Skip to content

CreateAudioMask (Deprecated)

Documentation

  • Class name: CreateAudioMask
  • Category: KJNodes/deprecated
  • Output node: False

The CreateAudioMask node is designed to generate visual masks from audio data. It utilizes the audio's spectrogram to create circular masks based on the amplitude of the audio frames, allowing for dynamic visual representations that correspond to audio intensity.

Input types

Required

  • invert
    • A boolean flag that, when true, inverts the color of the masks, offering a visual contrast option.
    • Comfy dtype: BOOLEAN
    • Python dtype: bool
  • frames
    • Specifies the number of frames to generate masks for, affecting the batch size and the number of output masks.
    • Comfy dtype: INT
    • Python dtype: int
  • scale
    • A scaling factor for the mask's size, allowing for adjustment of the visual representation's intensity.
    • Comfy dtype: FLOAT
    • Python dtype: float
  • audio_path
    • The file path to the audio data used for generating masks, central to determining the audio's spectrogram.
    • Comfy dtype: STRING
    • Python dtype: str
  • width
    • Determines the width of the generated masks, directly influencing the dimensions of the output images.
    • Comfy dtype: INT
    • Python dtype: int
  • height
    • Sets the height of the generated masks, directly influencing the dimensions of the output images.
    • Comfy dtype: INT
    • Python dtype: int

Output types

  • image
    • Comfy dtype: IMAGE
    • The generated visual masks as tensors, suitable for dynamic visual representations that correspond to audio intensity.
    • Python dtype: torch.Tensor

Usage tips

  • Infra type: GPU
  • Common nodes: unknown

Source code

class CreateAudioMask:
    def __init__(self):
        try:
            import librosa
            self.librosa = librosa
        except ImportError:
            print("Can not import librosa. Install it with 'pip install librosa'")
    RETURN_TYPES = ("IMAGE",)
    FUNCTION = "createaudiomask"
    CATEGORY = "KJNodes/deprecated"

    @classmethod
    def INPUT_TYPES(s):
        return {
            "required": {
                 "invert": ("BOOLEAN", {"default": False}),
                 "frames": ("INT", {"default": 16,"min": 1, "max": 255, "step": 1}),
                 "scale": ("FLOAT", {"default": 0.5,"min": 0.0, "max": 2.0, "step": 0.01}),
                 "audio_path": ("STRING", {"default": "audio.wav"}),
                 "width": ("INT", {"default": 256,"min": 16, "max": 4096, "step": 1}),
                 "height": ("INT", {"default": 256,"min": 16, "max": 4096, "step": 1}),
        },
    } 

    def createaudiomask(self, frames, width, height, invert, audio_path, scale):
             # Define the number of images in the batch
        batch_size = frames
        out = []
        masks = []
        if audio_path == "audio.wav": #I don't know why relative path won't work otherwise...
            audio_path = os.path.join(script_directory, audio_path)
        audio, sr = self.librosa.load(audio_path)
        spectrogram = np.abs(self.librosa.stft(audio))

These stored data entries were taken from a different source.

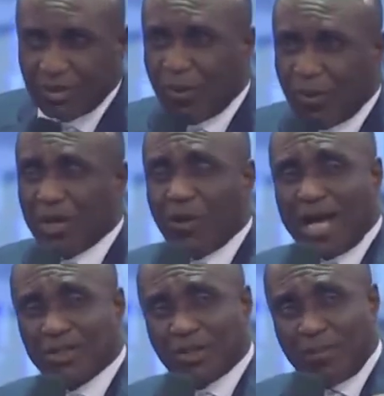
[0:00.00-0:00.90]
When
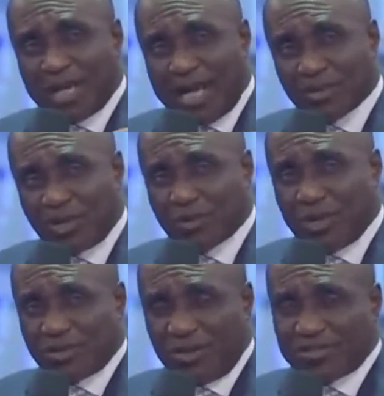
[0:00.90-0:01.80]
we ask somebody ask such
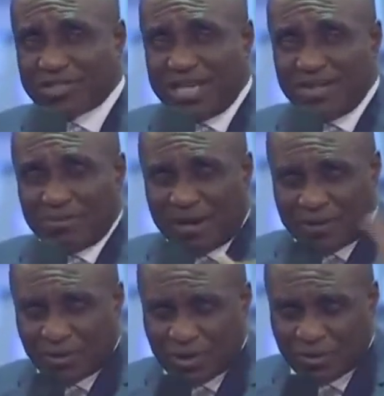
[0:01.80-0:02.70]
questions, tell him, my
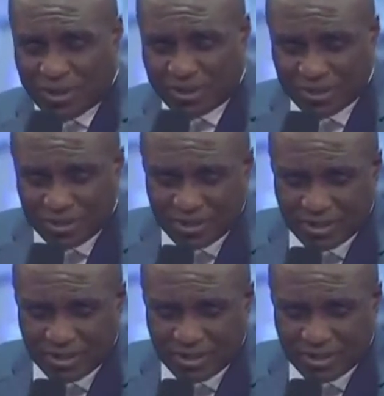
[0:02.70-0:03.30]
friend, go away.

        for i in range(batch_size):
           image = Image.new("RGB", (width, height), "black")
           draw = ImageDraw.Draw(image)
           frame = spectrogram[:, i]
           circle_radius = int(height * np.mean(frame))
           circle_radius *= scale
           circle_center = (width // 2, height // 2)  # Calculate the center of the image

           draw.ellipse([(circle_center[0] - circle_radius, circle_center[1] - circle_radius),
                      (circle_center[0] + circle_radius, circle_center[1] + circle_radius)],
                      fill='white')

           image = np.array(image).astype(np.float32) / 255.0
           image = torch.from_numpy(image)[None,]
           mask = image[:, :, :, 0] 
           masks.append(mask)
           out.append(image)

        if invert:
            return (1.0 - torch.cat(out, dim=0),)
        return (torch.cat(out, dim=0),torch.cat(masks, dim=0),)